■ What the task requires: All entries are to be reproduced exactly; the pictures are to be omitted.

■ Data section:
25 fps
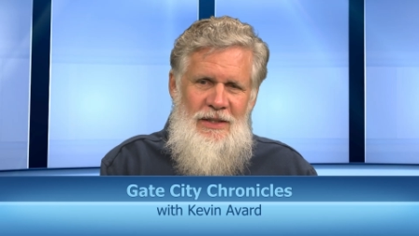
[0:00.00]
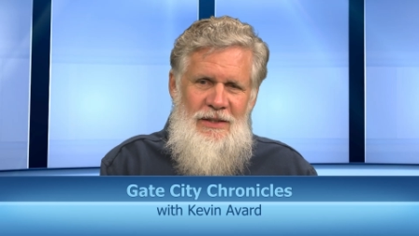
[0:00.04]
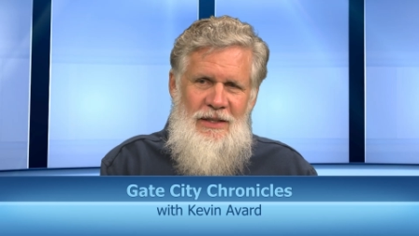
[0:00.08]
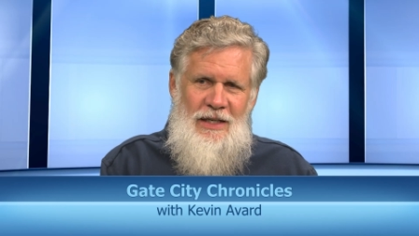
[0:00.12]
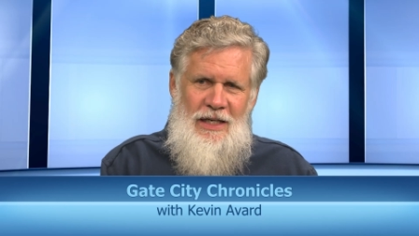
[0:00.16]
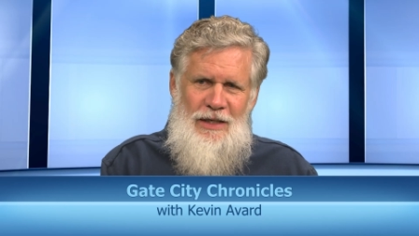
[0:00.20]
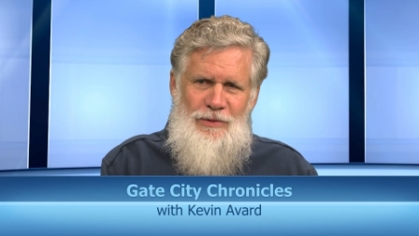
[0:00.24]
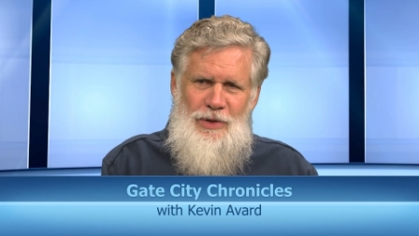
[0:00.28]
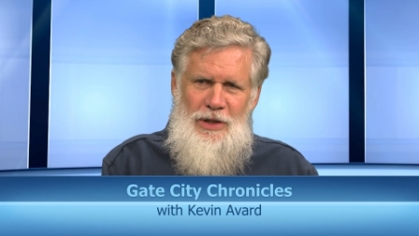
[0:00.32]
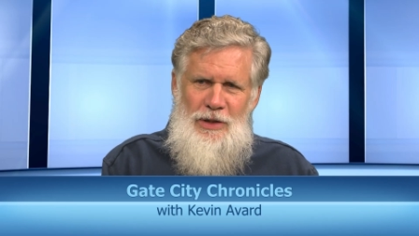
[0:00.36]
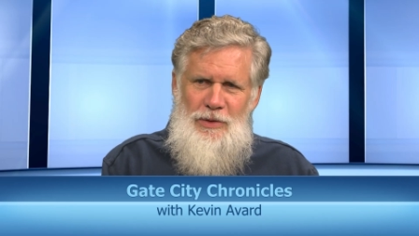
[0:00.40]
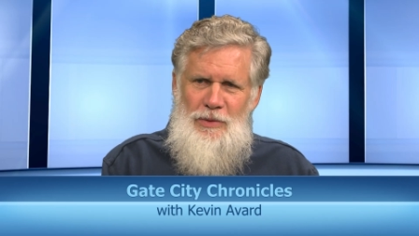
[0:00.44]

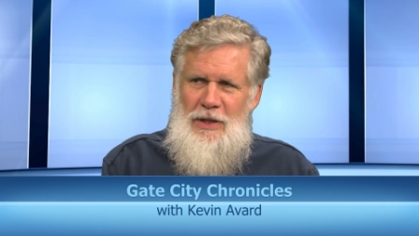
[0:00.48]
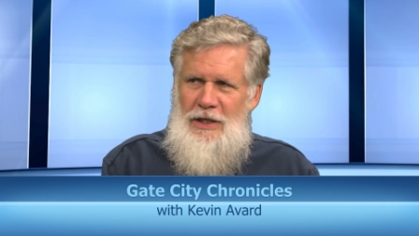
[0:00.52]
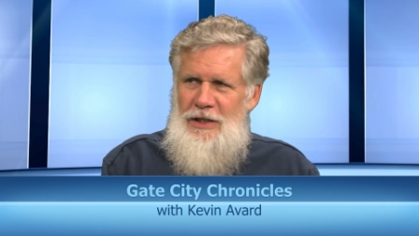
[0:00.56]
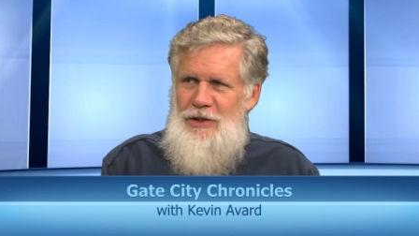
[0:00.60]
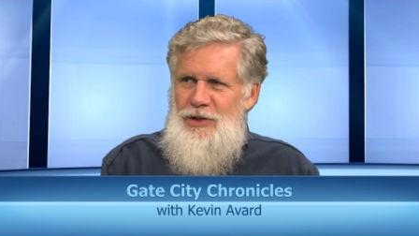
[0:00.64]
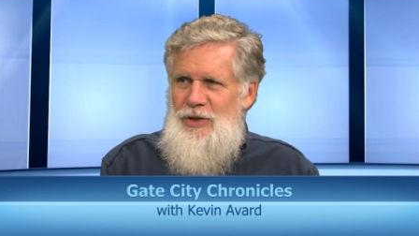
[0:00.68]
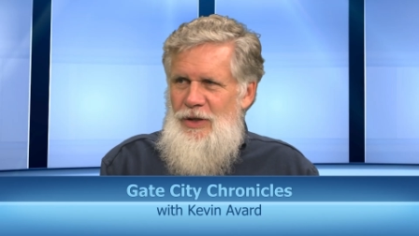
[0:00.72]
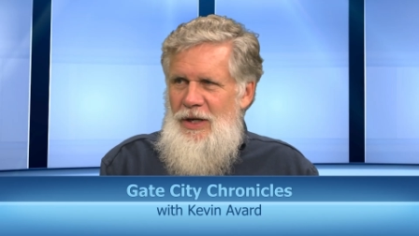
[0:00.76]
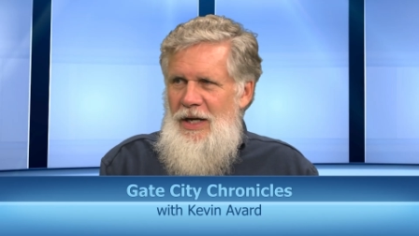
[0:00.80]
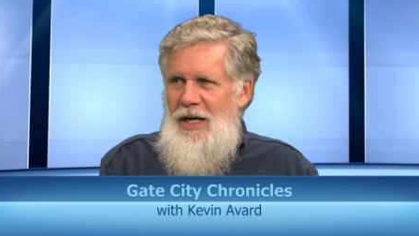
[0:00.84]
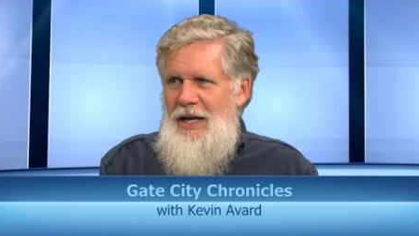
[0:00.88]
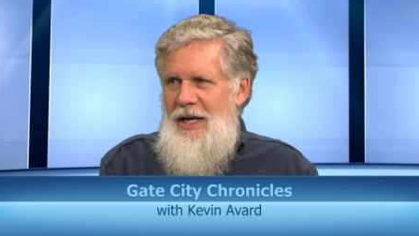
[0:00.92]
Thought I really want
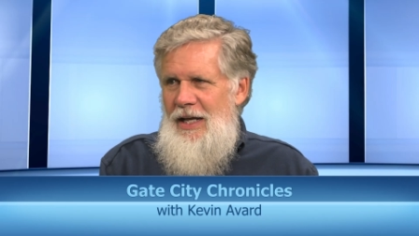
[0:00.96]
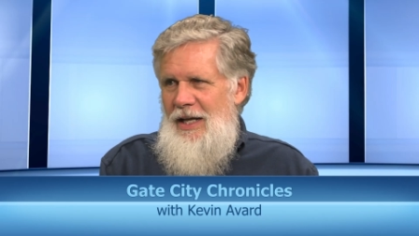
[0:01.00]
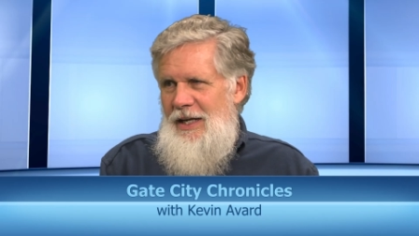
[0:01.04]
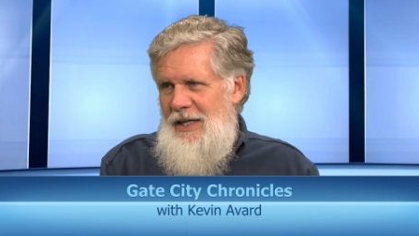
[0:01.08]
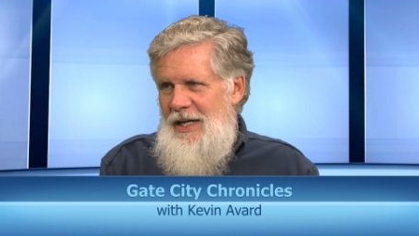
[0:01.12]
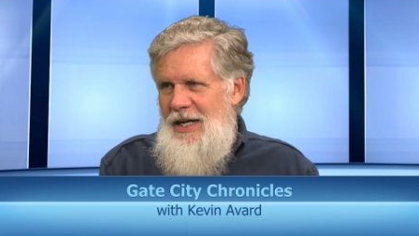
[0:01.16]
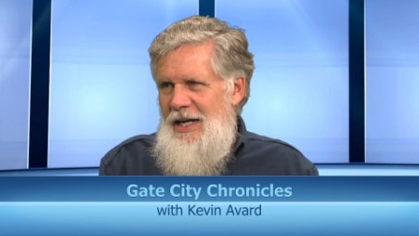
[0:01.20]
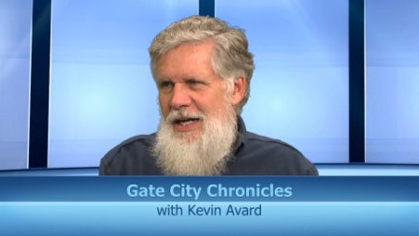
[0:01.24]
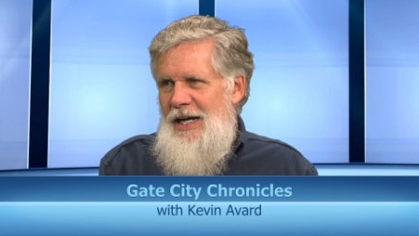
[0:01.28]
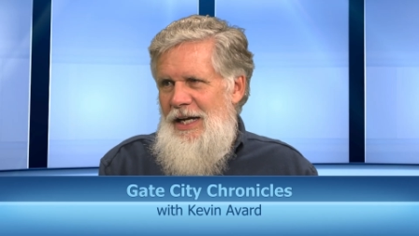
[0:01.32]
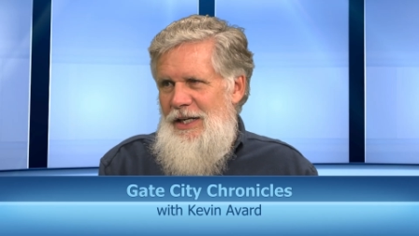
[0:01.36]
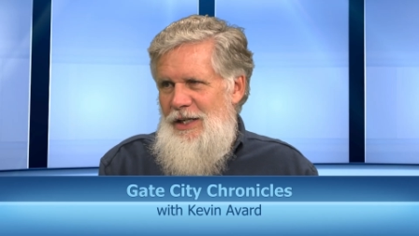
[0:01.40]
to try
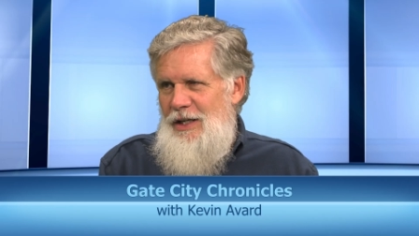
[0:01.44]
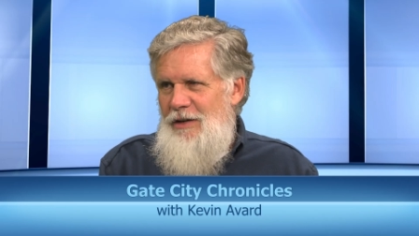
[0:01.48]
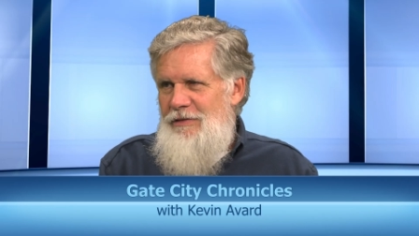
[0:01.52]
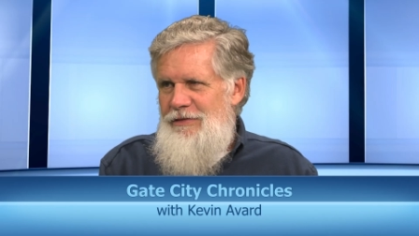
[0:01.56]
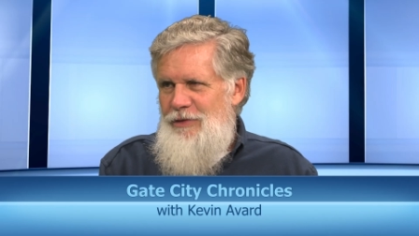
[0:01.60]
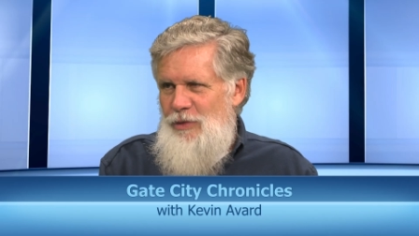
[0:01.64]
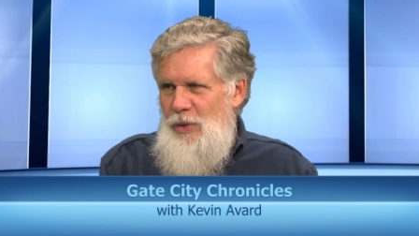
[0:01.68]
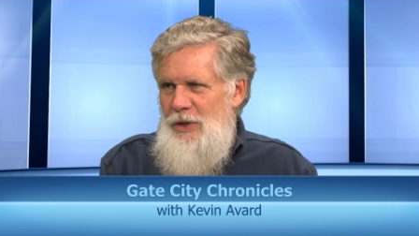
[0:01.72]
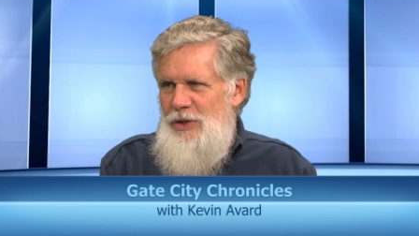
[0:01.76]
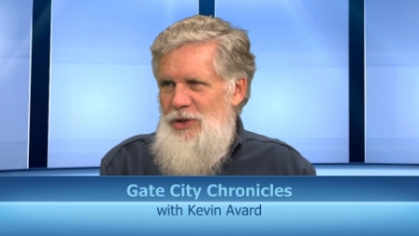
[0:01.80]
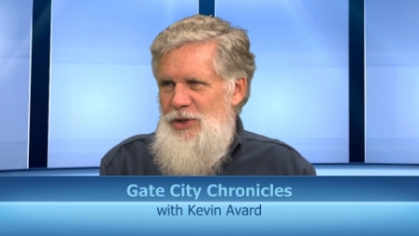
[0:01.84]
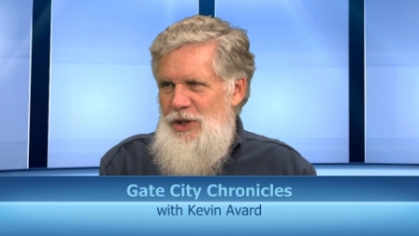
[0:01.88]
like a Honda
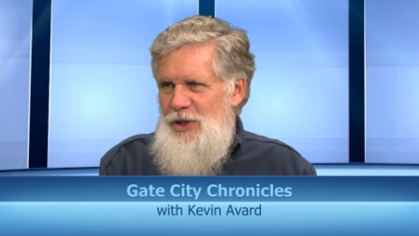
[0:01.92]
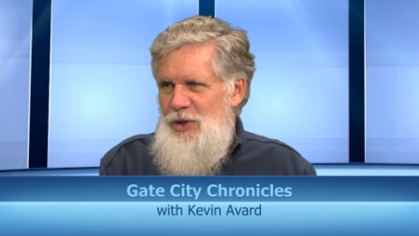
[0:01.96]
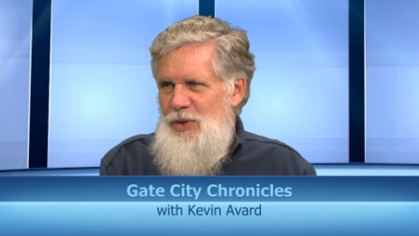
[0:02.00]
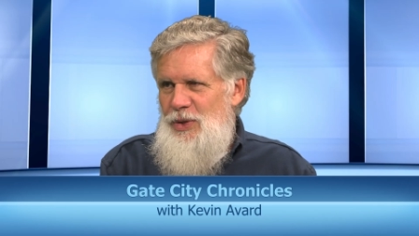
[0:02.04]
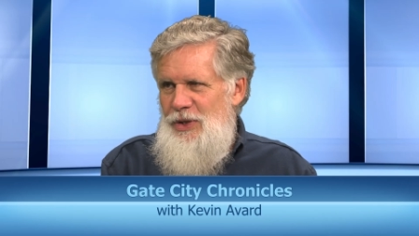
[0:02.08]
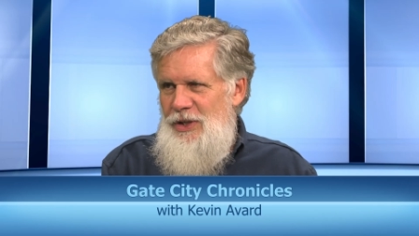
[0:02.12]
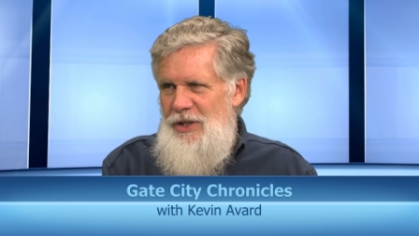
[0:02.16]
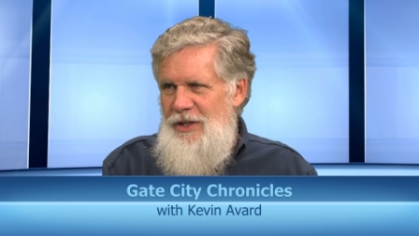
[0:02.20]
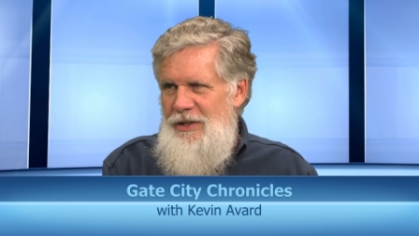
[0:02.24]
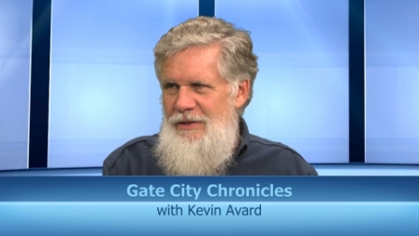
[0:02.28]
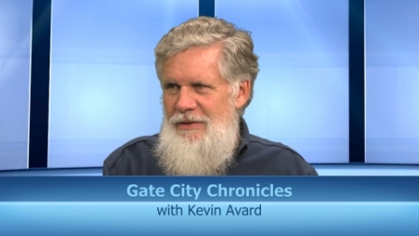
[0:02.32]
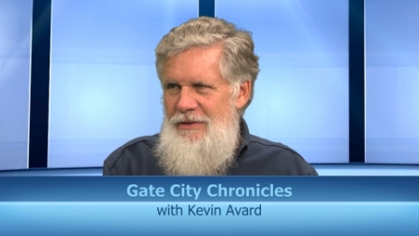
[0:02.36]

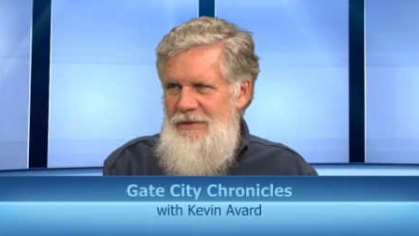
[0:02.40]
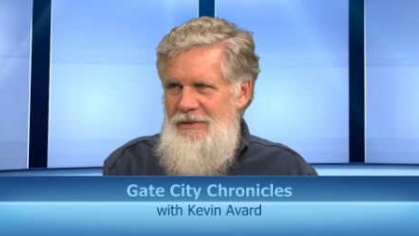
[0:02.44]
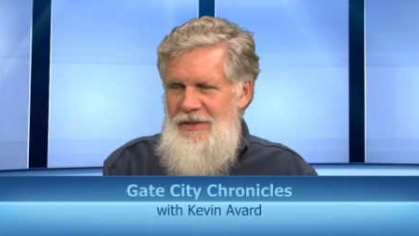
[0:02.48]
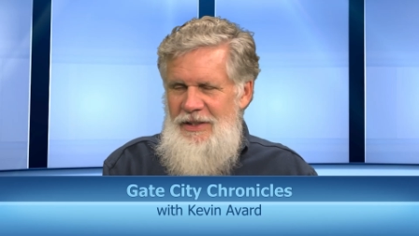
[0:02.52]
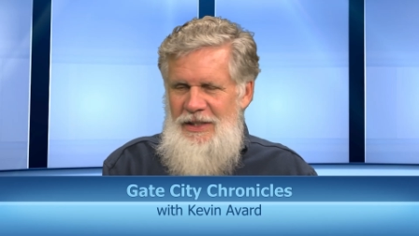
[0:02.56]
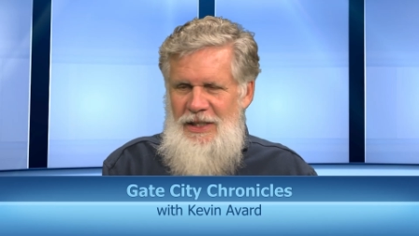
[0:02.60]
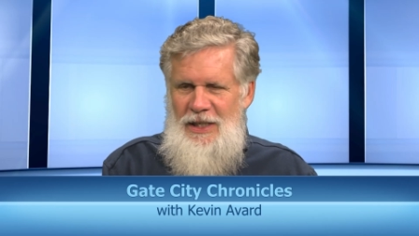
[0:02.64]
4-cylinder,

■ Solution to the exercise:
25 fps
[0:00.00]
[0:00.04]
[0:00.08]
[0:00.12]
[0:00.16]
[0:00.20]
[0:00.24]
[0:00.28]
[0:00.32]
[0:00.36]
[0:00.40]
[0:00.44]

[0:00.48]
[0:00.52]
[0:00.56]
[0:00.60]
[0:00.64]
[0:00.68]
[0:00.72]
[0:00.76]
[0:00.80]
[0:00.84]
[0:00.88]
[0:00.92]
Thought I really want
[0:00.96]
[0:01.00]
[0:01.04]
[0:01.08]
[0:01.12]
[0:01.16]
[0:01.20]
[0:01.24]
[0:01.28]
[0:01.32]
[0:01.36]
[0:01.40]
to try
[0:01.44]
[0:01.48]
[0:01.52]
[0:01.56]
[0:01.60]
[0:01.64]
[0:01.68]
[0:01.72]
[0:01.76]
[0:01.80]
[0:01.84]
[0:01.88]
like a Honda
[0:01.92]
[0:01.96]
[0:02.00]
[0:02.04]
[0:02.08]
[0:02.12]
[0:02.16]
[0:02.20]
[0:02.24]
[0:02.28]
[0:02.32]
[0:02.36]

[0:02.40]
[0:02.44]
[0:02.48]
[0:02.52]
[0:02.56]
[0:02.60]
[0:02.64]
4-cylinder,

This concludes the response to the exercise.